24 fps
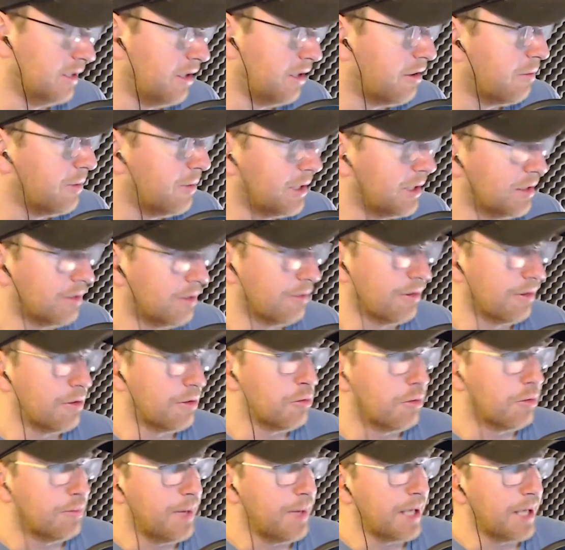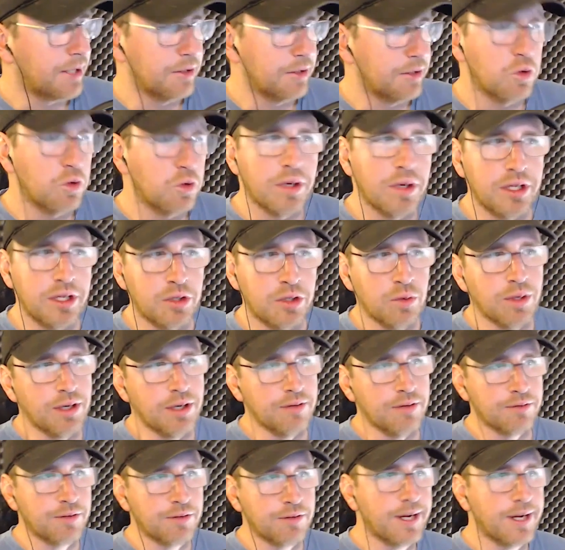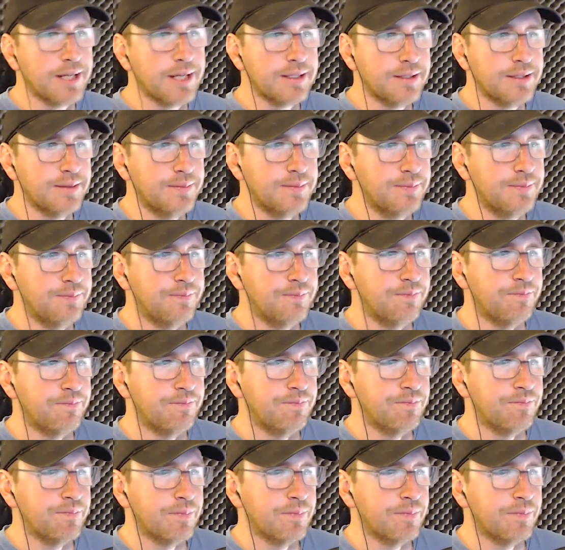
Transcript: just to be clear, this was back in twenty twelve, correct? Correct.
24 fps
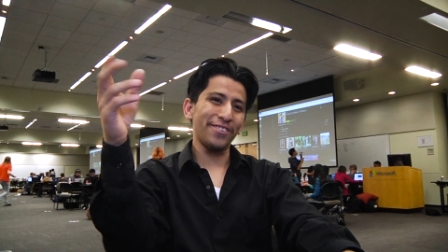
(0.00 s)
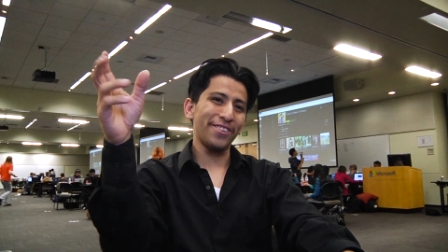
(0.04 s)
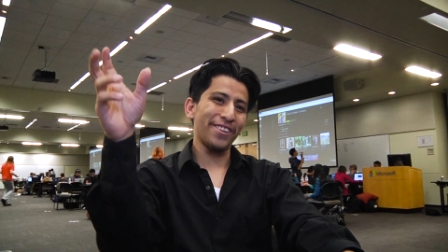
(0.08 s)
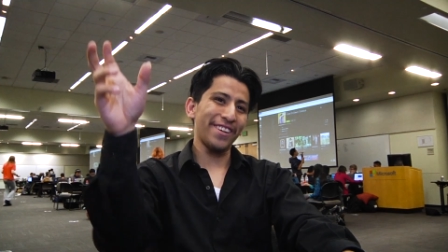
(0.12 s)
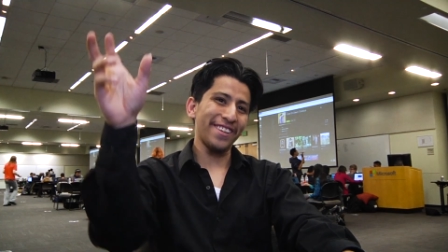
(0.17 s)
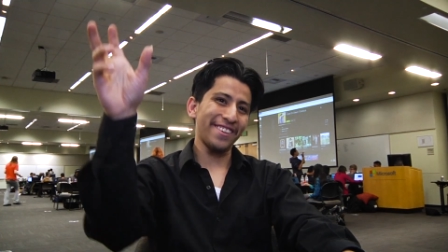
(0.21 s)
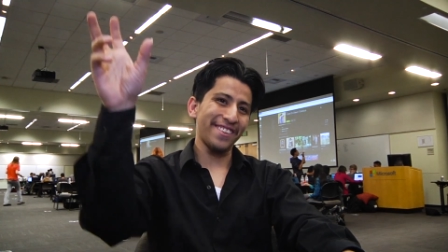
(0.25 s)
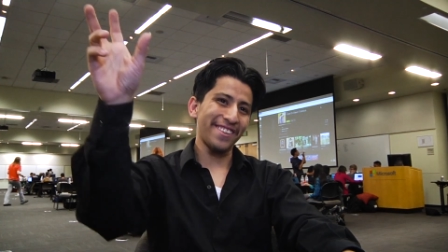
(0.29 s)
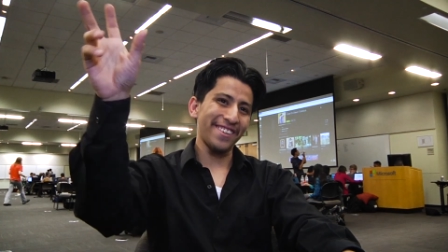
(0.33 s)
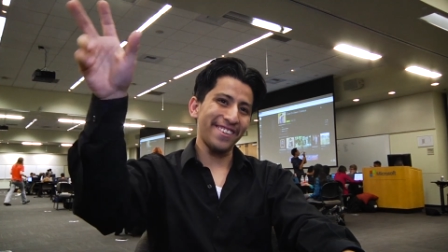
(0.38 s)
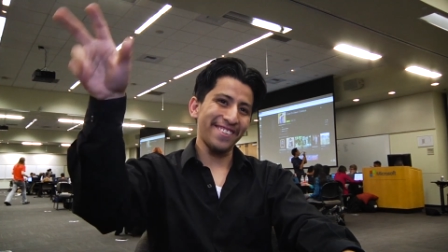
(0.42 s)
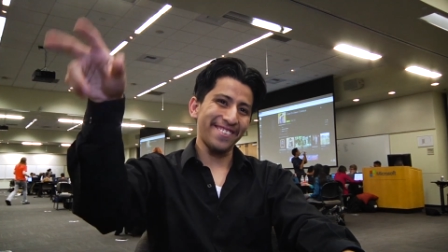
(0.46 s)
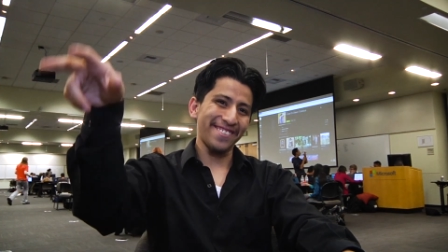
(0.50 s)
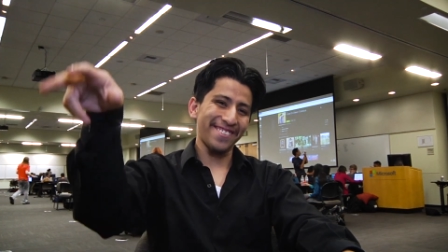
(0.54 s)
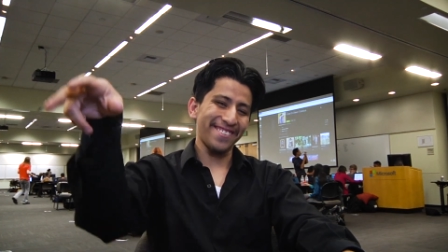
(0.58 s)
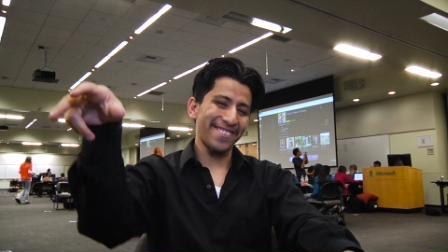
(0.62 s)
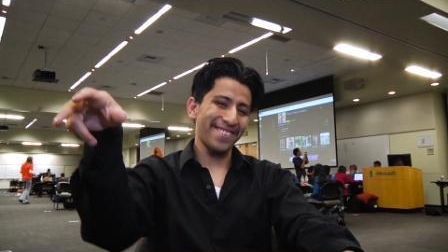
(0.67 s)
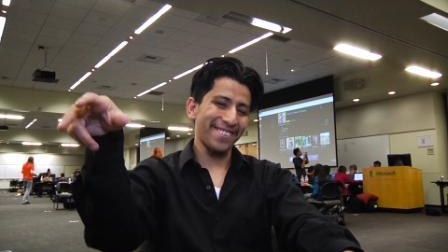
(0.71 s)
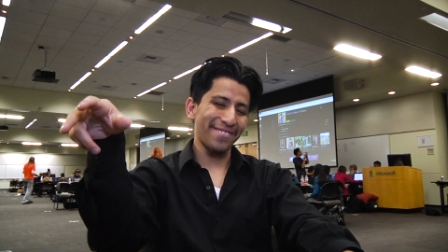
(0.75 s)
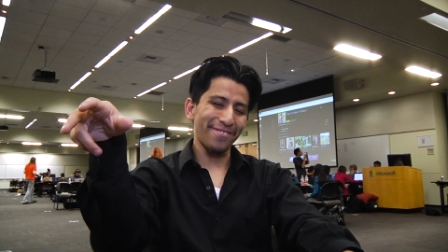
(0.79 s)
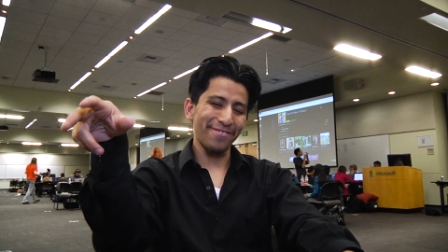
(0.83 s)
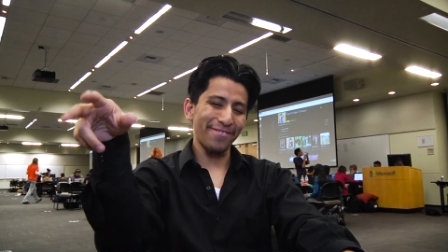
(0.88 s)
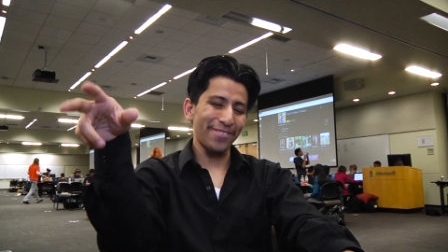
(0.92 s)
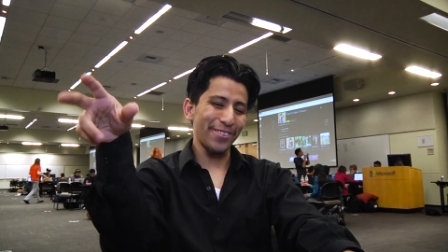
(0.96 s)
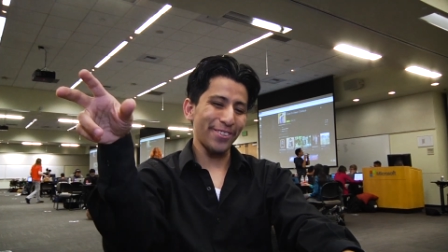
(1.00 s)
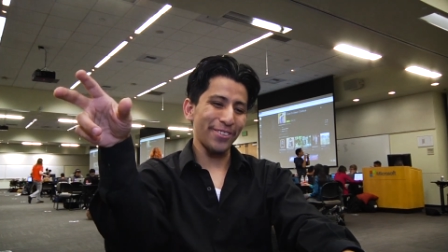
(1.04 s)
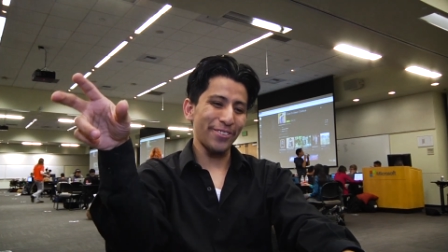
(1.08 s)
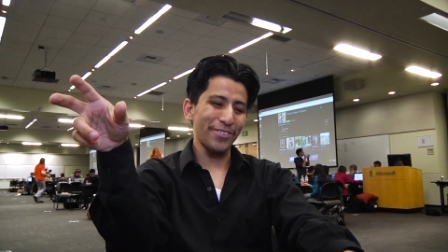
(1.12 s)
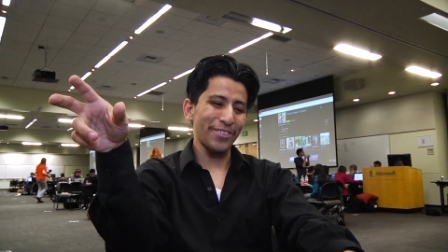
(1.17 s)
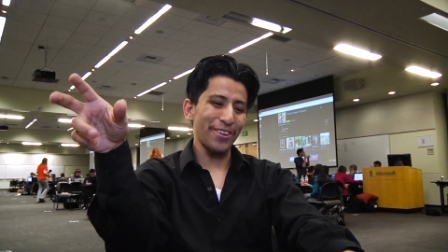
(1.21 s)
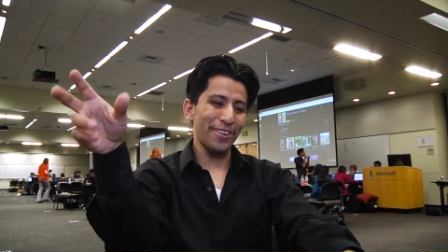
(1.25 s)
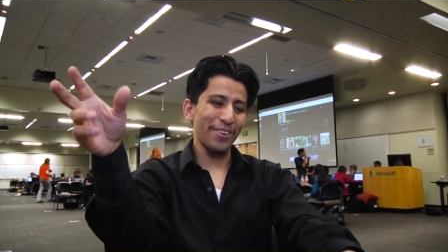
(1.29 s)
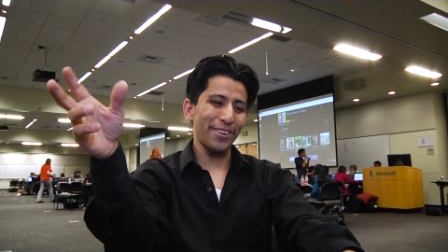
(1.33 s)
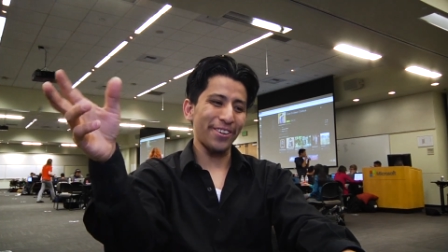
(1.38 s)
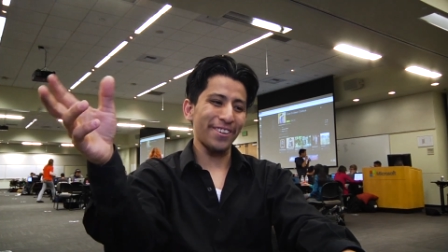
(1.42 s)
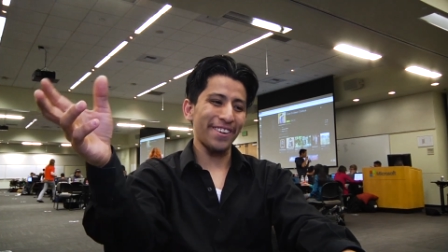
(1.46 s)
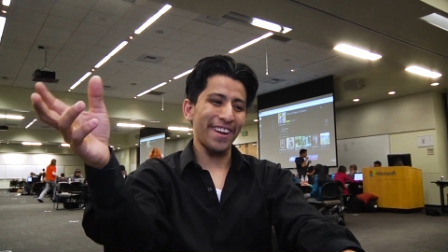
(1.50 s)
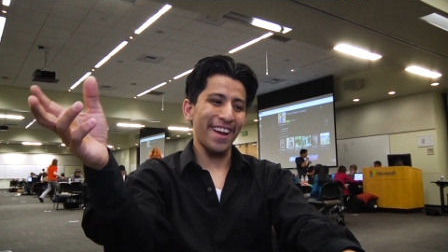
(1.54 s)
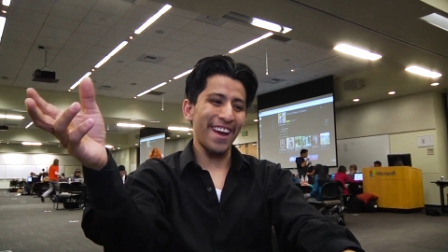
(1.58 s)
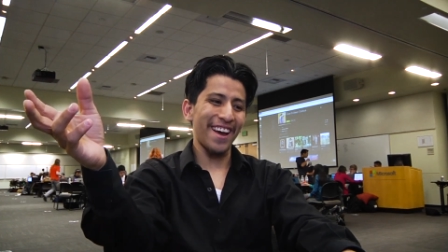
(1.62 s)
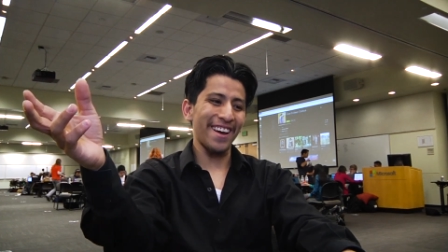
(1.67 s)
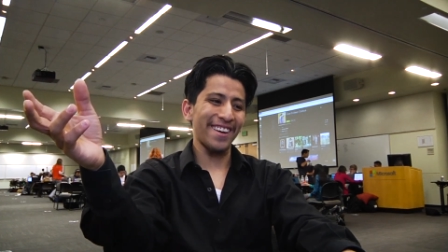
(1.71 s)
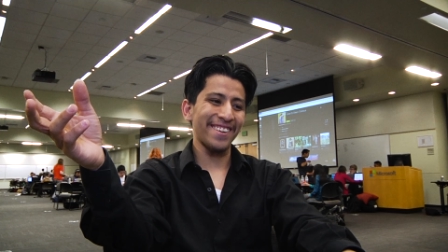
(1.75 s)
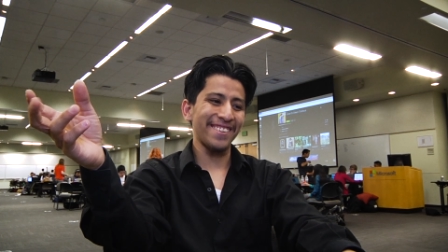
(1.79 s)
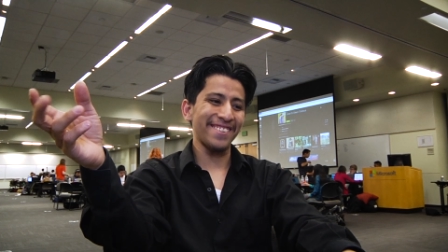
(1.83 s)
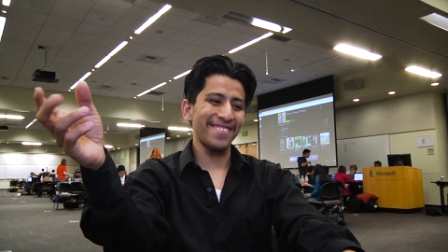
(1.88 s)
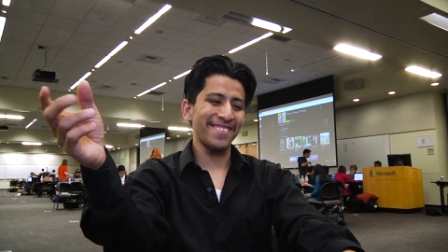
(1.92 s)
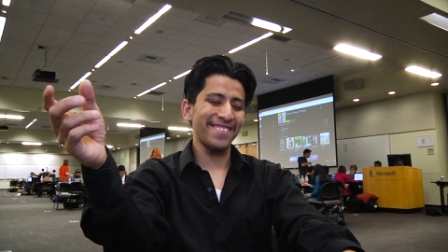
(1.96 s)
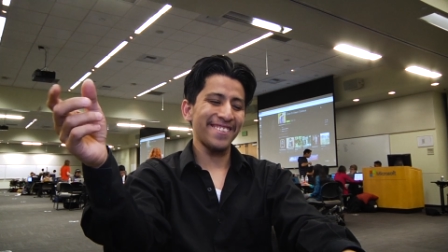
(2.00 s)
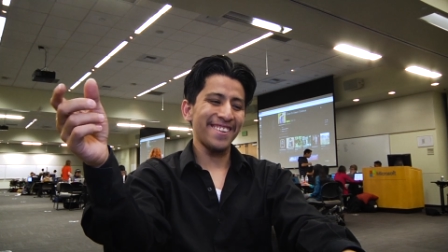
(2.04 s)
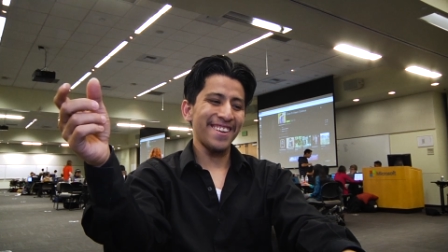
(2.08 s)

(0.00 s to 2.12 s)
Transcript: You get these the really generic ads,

+--

- _What is being asked_
All of the records above should be reproduced exactly, with the pictures left out.

- _Answer to this exercise_
24 fps
Transcript: just to be clear, this was back in twenty twelve, correct? Correct.
24 fps
(0.00 s)
(0.04 s)
(0.08 s)
(0.12 s)
(0.17 s)
(0.21 s)
(0.25 s)
(0.29 s)
(0.33 s)
(0.38 s)
(0.42 s)
(0.46 s)
(0.50 s)
(0.54 s)
(0.58 s)
(0.62 s)
(0.67 s)
(0.71 s)
(0.75 s)
(0.79 s)
(0.83 s)
(0.88 s)
(0.92 s)
(0.96 s)
(1.00 s)
(1.04 s)
(1.08 s)
(1.12 s)
(1.17 s)
(1.21 s)
(1.25 s)
(1.29 s)
(1.33 s)
(1.38 s)
(1.42 s)
(1.46 s)
(1.50 s)
(1.54 s)
(1.58 s)
(1.62 s)
(1.67 s)
(1.71 s)
(1.75 s)
(1.79 s)
(1.83 s)
(1.88 s)
(1.92 s)
(1.96 s)
(2.00 s)
(2.04 s)
(2.08 s)

(0.00 s to 2.12 s)
Transcript: You get these the really generic ads,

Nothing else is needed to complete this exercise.